In the records below, find the line with "[4:32.06-4:32.96]" and the line with "Lip reading: That". Print both exactly, along with every line between them, and no other line.

[Extracted records]
_ _ _ _ _

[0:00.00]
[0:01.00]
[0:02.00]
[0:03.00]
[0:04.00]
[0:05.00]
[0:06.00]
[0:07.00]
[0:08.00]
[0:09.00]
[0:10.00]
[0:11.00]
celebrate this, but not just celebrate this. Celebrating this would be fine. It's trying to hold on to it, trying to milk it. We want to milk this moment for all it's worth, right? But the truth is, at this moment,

_ _ _ _ _

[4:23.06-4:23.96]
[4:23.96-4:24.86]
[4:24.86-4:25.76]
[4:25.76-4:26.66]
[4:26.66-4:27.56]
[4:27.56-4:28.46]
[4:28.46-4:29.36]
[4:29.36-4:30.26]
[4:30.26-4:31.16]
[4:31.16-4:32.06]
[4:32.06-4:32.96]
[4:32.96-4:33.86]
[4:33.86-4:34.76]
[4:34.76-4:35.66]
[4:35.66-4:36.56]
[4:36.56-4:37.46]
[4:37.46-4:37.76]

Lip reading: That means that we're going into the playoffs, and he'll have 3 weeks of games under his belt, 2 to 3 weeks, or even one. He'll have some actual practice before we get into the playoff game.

_ _ _ _ _

RESULT OF THIS EXERCISE:
[4:32.06-4:32.96]
[4:32.96-4:33.86]
[4:33.86-4:34.76]
[4:34.76-4:35.66]
[4:35.66-4:36.56]
[4:36.56-4:37.46]
[4:37.46-4:37.76]

Lip reading: That means that we're going into the playoffs, and he'll have 3 weeks of games under his belt, 2 to 3 weeks, or even one. He'll have some actual practice before we get into the playoff game.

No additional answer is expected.